-------- Data under study

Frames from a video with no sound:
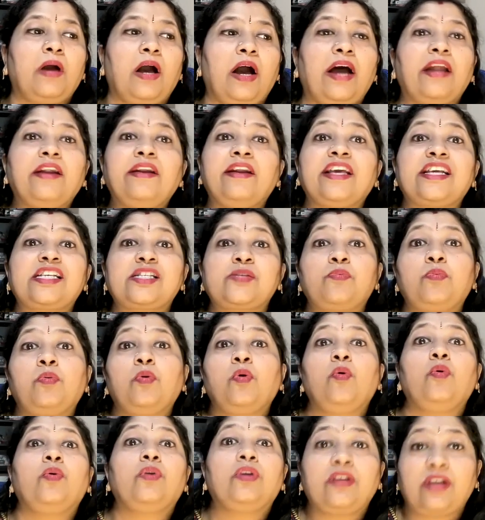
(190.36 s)

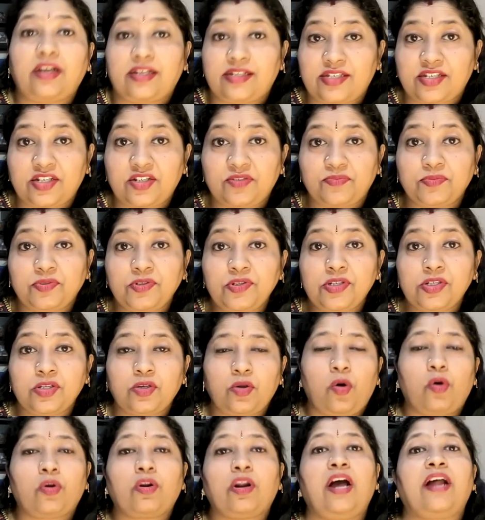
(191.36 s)
unexplored
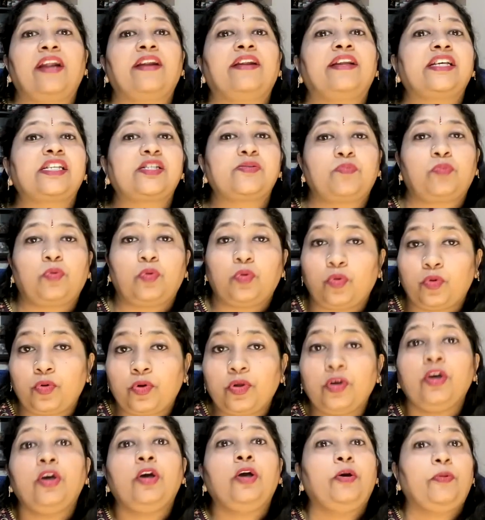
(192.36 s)
customers or unexplored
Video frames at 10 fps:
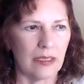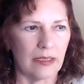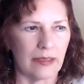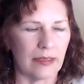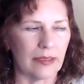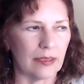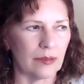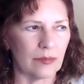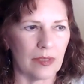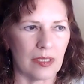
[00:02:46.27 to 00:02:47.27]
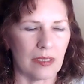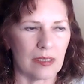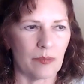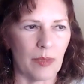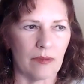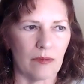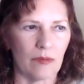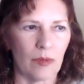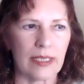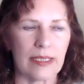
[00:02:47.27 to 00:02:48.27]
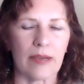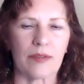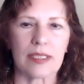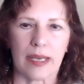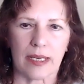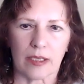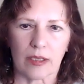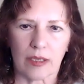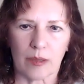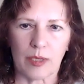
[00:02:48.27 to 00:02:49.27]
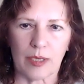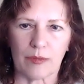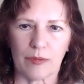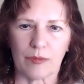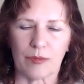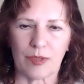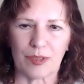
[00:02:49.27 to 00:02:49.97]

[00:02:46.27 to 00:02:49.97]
It's been really devastating. I mean,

----------------

- [Prompt]
An exact copy of the entries, minus the pictures, is what's needed here.

- [Output of the exercise]
Frames from a video with no sound:
(190.36 s)

(191.36 s)
unexplored
(192.36 s)
customers or unexplored
Video frames at 10 fps:
[00:02:46.27 to 00:02:47.27]
[00:02:47.27 to 00:02:48.27]
[00:02:48.27 to 00:02:49.27]
[00:02:49.27 to 00:02:49.97]

[00:02:46.27 to 00:02:49.97]
It's been really devastating. I mean,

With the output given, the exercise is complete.